When speaking of vertical repair we are speaking of windshields that are set at a 90 degree angle, or perpendicular to the ground. Repairing vertical windshields takes a little more practice to perfect, but can easily be done with the same success as non-vertical windshields.
It is important to note that vertical windshields are typically installed in buses, large trucks, and motor coaches. The glass and the laminate are often thicker than a standard passenger vehicle, and the windshields are larger. Because of the thicker glass, repairs may take longer to fill and you should allow for this in your scheduling. Remember, a repair is not complete until all of the air has been replaced with resin.

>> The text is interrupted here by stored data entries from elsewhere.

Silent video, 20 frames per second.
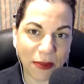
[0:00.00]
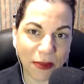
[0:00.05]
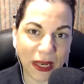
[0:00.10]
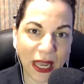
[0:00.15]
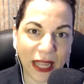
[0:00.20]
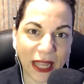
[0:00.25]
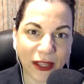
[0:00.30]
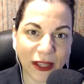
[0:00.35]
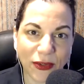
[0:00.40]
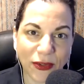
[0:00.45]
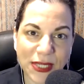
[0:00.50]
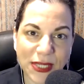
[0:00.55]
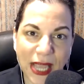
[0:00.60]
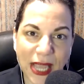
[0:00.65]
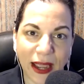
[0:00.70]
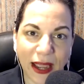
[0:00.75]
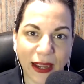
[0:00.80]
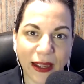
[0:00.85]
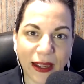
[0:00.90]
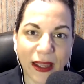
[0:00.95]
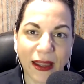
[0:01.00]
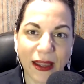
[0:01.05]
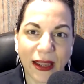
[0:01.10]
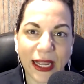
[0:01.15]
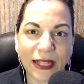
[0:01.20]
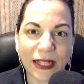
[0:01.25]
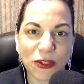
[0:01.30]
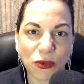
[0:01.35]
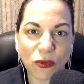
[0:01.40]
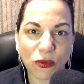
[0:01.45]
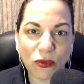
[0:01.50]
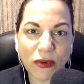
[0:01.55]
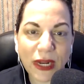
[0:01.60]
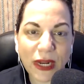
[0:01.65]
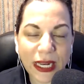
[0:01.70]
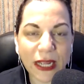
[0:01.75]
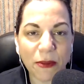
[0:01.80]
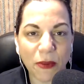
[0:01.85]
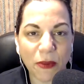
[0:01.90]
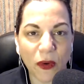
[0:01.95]
like you say, it's
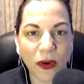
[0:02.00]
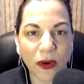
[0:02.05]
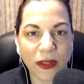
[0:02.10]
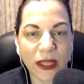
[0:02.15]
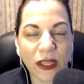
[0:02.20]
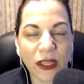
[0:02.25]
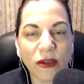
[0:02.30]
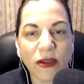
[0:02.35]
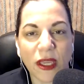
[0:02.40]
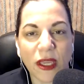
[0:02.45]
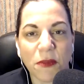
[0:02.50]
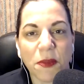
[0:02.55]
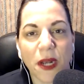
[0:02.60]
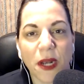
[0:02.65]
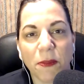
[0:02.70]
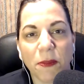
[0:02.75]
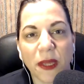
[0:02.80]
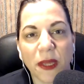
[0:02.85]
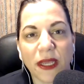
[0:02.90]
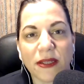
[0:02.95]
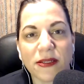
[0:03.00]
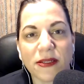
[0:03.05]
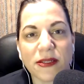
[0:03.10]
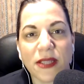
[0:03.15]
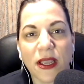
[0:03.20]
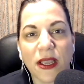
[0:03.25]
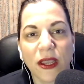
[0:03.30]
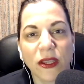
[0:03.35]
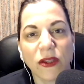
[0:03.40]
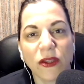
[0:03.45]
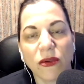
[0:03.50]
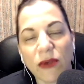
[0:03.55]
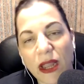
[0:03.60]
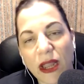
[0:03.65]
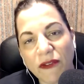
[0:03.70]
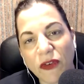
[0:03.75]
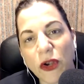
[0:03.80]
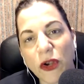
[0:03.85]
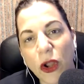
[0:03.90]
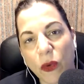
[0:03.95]
really important that you keep it up because you
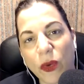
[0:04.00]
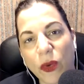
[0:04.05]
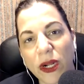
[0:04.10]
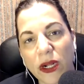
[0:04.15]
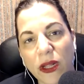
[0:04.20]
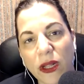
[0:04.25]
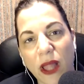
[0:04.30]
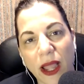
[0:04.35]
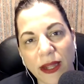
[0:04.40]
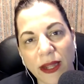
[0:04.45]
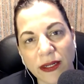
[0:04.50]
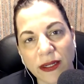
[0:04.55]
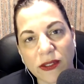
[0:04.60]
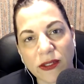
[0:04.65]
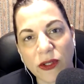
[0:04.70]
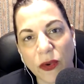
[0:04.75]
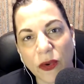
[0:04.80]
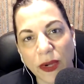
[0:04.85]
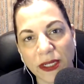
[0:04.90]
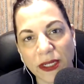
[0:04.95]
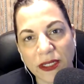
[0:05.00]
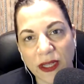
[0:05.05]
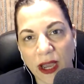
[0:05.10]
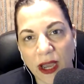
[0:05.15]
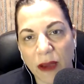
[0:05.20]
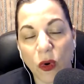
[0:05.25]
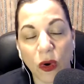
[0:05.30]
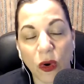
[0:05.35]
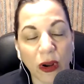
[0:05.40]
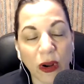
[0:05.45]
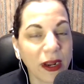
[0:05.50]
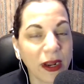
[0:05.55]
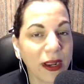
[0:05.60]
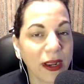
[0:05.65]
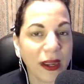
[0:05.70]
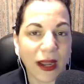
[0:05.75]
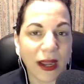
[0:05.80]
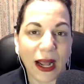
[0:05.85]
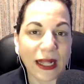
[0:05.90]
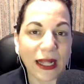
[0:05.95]
never know when a client is going to come or
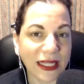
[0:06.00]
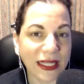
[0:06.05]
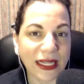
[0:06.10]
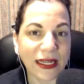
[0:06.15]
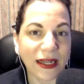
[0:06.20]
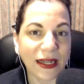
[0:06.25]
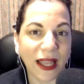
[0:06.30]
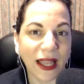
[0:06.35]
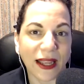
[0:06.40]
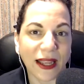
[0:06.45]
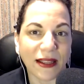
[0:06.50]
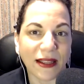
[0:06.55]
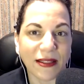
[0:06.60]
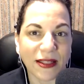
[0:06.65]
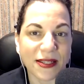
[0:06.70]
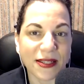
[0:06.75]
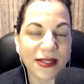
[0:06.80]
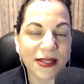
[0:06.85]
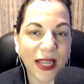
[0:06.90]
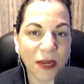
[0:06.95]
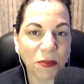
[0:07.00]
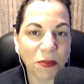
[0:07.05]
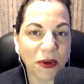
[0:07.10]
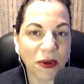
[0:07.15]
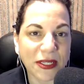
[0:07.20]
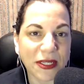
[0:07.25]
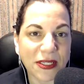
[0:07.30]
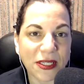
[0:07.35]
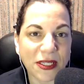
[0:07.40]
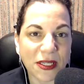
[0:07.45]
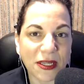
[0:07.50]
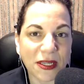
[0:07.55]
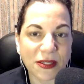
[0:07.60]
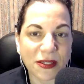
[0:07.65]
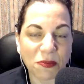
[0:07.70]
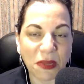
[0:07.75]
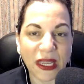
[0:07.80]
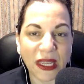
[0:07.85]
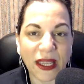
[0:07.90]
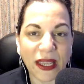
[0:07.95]
a lead like this Cyprus
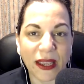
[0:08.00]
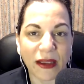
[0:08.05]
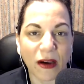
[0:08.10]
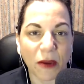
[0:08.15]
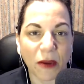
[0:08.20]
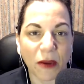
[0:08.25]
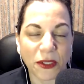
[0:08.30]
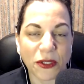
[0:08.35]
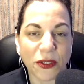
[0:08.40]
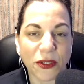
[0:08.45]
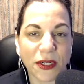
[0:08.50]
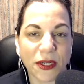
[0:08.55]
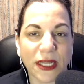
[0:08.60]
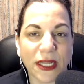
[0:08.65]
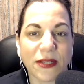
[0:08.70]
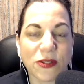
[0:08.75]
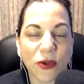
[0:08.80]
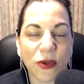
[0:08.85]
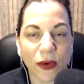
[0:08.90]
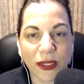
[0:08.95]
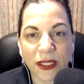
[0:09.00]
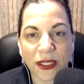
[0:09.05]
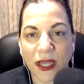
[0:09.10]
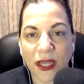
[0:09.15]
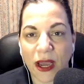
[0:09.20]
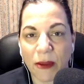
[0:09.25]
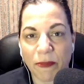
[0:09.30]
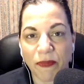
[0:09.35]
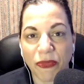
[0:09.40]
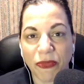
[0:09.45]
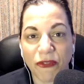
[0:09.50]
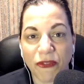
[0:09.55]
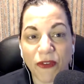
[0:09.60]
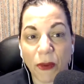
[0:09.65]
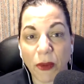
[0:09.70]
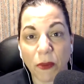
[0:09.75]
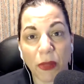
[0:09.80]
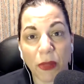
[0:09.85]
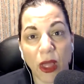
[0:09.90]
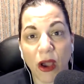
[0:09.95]
speaking opportunity is going to come from
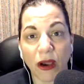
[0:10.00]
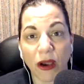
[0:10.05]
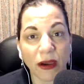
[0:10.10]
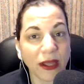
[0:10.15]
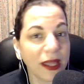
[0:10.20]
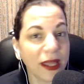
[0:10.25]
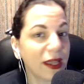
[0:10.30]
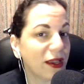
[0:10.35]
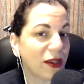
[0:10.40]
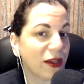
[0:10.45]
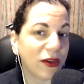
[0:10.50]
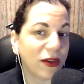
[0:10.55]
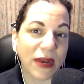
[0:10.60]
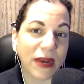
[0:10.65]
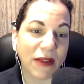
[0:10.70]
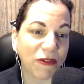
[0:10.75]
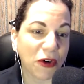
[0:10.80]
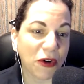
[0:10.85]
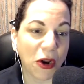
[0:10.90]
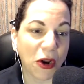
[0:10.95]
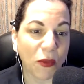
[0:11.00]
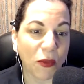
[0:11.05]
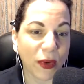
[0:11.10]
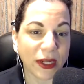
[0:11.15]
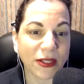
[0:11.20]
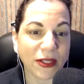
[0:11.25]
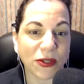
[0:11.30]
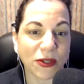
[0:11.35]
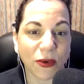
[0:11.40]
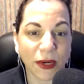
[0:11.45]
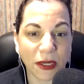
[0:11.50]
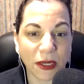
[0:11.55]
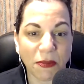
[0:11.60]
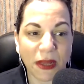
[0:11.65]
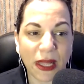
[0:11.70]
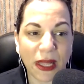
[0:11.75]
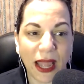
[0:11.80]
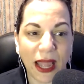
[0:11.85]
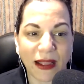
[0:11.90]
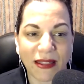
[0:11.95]
your blog. You never know when it's going to
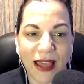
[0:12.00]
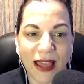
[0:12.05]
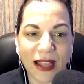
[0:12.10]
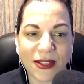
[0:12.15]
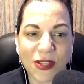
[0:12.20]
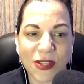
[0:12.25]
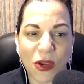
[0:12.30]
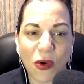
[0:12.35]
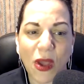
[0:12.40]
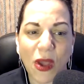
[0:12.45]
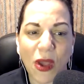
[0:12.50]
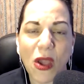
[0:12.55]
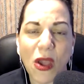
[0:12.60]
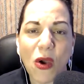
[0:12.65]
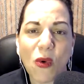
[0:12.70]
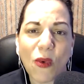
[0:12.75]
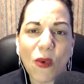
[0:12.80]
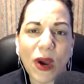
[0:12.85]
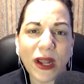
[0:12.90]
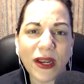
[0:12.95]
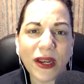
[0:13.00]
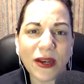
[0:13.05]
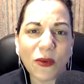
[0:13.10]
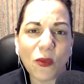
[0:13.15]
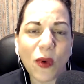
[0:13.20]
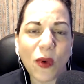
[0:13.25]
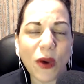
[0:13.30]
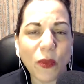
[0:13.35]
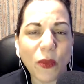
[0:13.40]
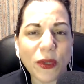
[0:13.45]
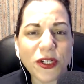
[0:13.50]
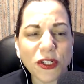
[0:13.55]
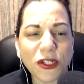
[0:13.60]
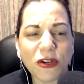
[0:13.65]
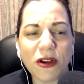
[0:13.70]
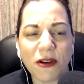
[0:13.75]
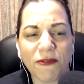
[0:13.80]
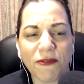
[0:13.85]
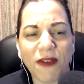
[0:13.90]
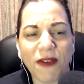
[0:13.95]
be like that. So what would
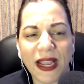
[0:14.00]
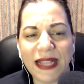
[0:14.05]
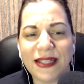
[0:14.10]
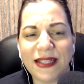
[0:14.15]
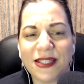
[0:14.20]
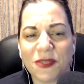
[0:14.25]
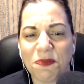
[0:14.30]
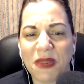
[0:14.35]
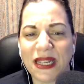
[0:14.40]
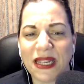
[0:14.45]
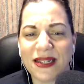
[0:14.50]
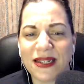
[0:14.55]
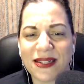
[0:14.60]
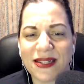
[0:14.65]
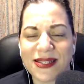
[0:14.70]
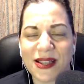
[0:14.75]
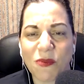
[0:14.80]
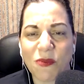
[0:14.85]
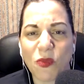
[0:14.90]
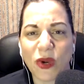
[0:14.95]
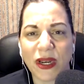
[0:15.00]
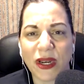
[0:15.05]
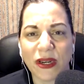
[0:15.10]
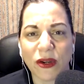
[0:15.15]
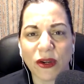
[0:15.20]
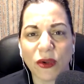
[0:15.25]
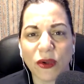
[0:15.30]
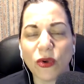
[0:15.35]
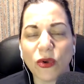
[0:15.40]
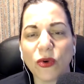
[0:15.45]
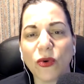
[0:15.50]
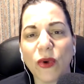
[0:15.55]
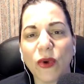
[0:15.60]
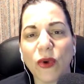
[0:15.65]
your advice be to someone who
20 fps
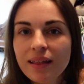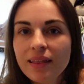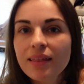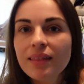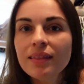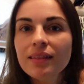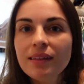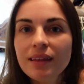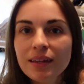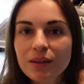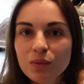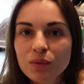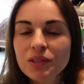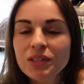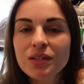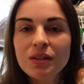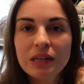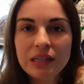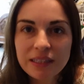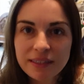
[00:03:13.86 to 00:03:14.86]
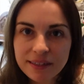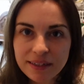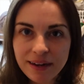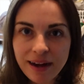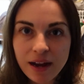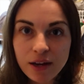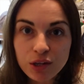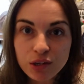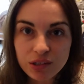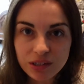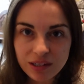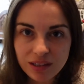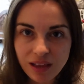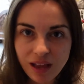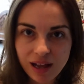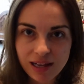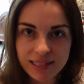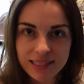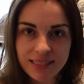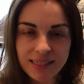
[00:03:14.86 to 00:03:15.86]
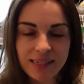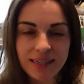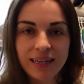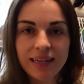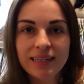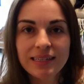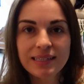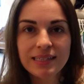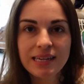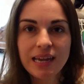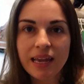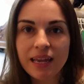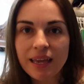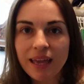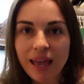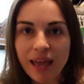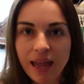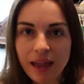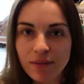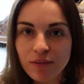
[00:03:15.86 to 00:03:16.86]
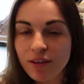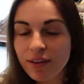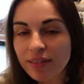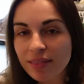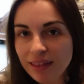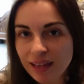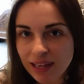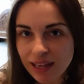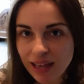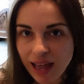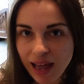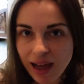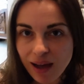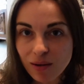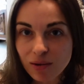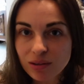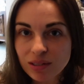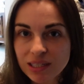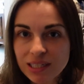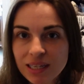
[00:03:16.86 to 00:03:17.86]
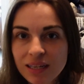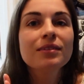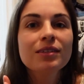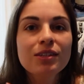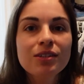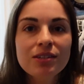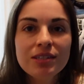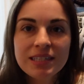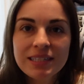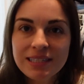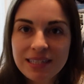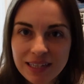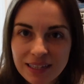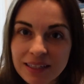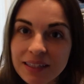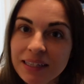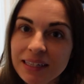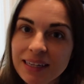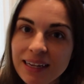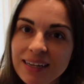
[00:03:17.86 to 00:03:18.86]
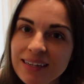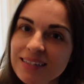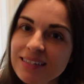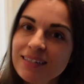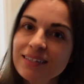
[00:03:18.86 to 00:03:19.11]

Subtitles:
Then when you clear out your closet and take everything out, you need to clean it.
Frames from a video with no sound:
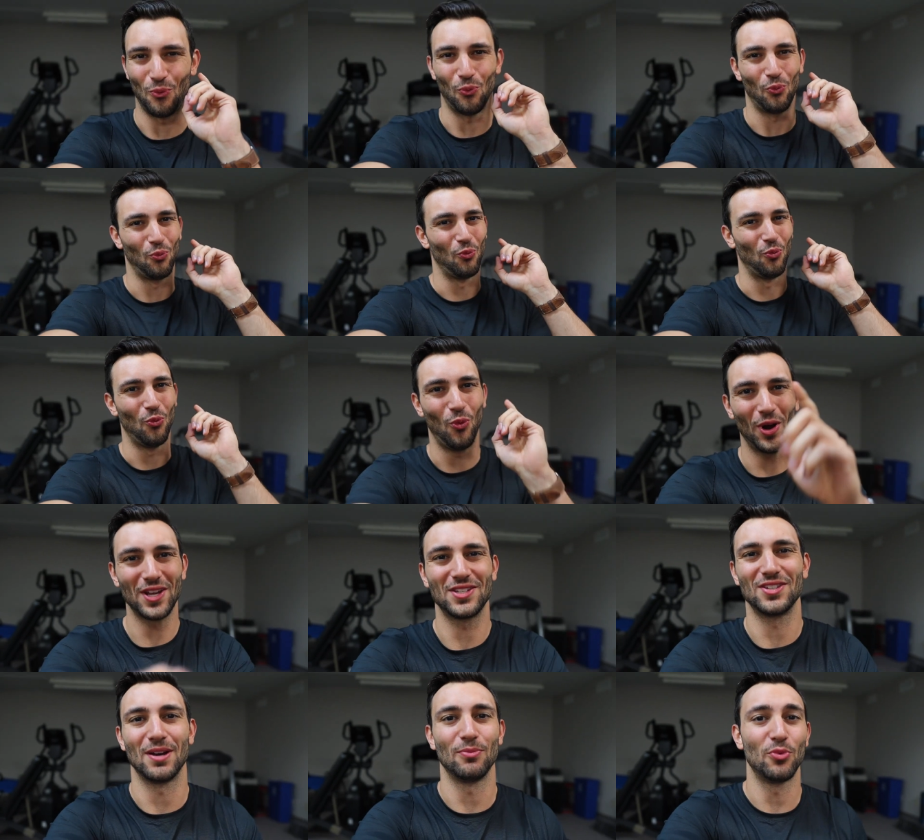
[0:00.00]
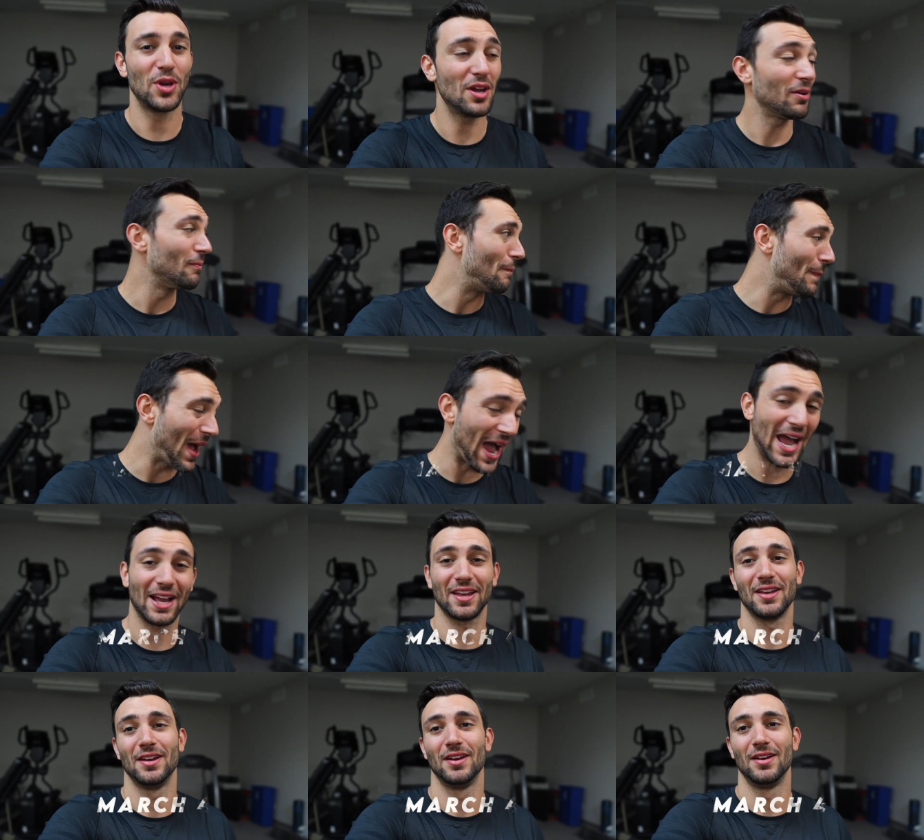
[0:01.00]
What is up? We are
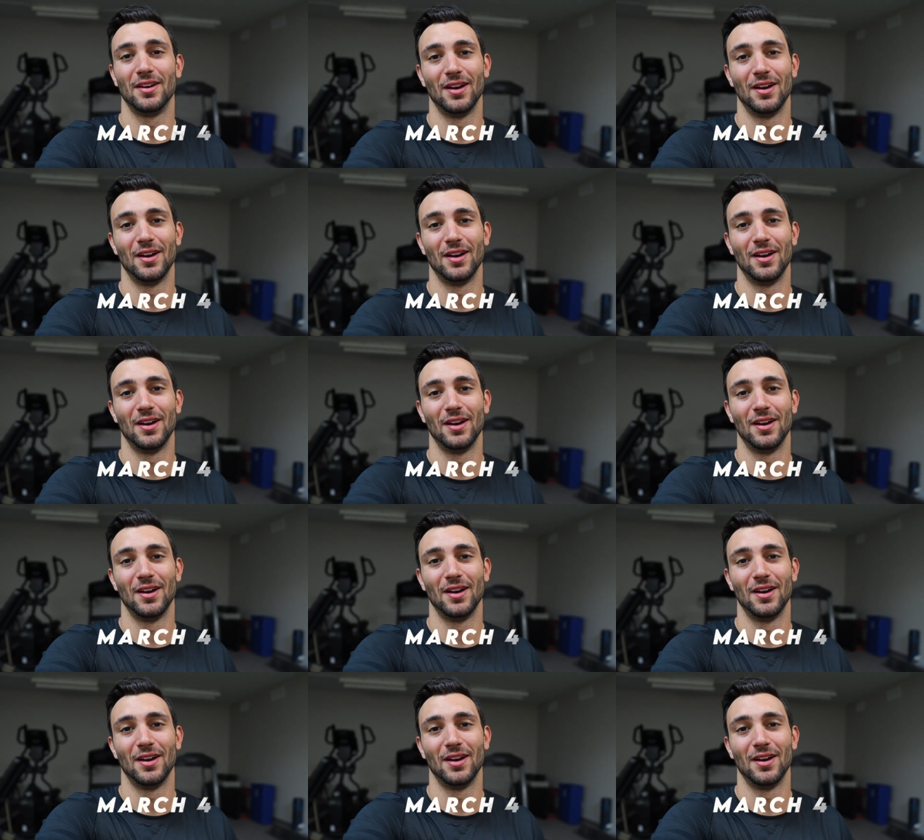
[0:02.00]
back.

When setting up the bridge on any repair, try to locate the injector below the vacuum cup. This will assure that excess resin does not run down the glass on to the vacuum cup. Resin on the cup is not only messy to clean up, but may damage the cup. On most repairs you want the injector to be as perpendicular to the glass as possible to achieve the best seal. On a vertical repair however, it is necessary to adjust the bridge so that the top knob of the injector is angled slightly upward. It only takes about 5 degrees of angle to keep the resin flowing down the injector, so don’t create more of an angle than necessary. More than a 5 degree angle can result in resin leaking from the end seal.
It is important to use a dropper or small syringe to load the injector with resin. Insert the dropper or syringe as far into the injector as you can so that the resin goes directly into the end seal. Use of a squeeze bottle or trying to count drops from a dropper will result in most of the resin ending up in the inside threads of the injector, rather than in the end seal. You may find that using a little more resin will also aid in the end seal filling completely. Adding a couple of additional drops of resin should be more than enough to aid in filling the seal.
Assuming you get a good seal against the glass and plenty of resin into the end seal, the rest of the repair process is the same as the basic procedure described in the Delta Kits instruction manual for all repairs. With a little practice, most technicians find the preceding method to be the best way to repair vertical windshields.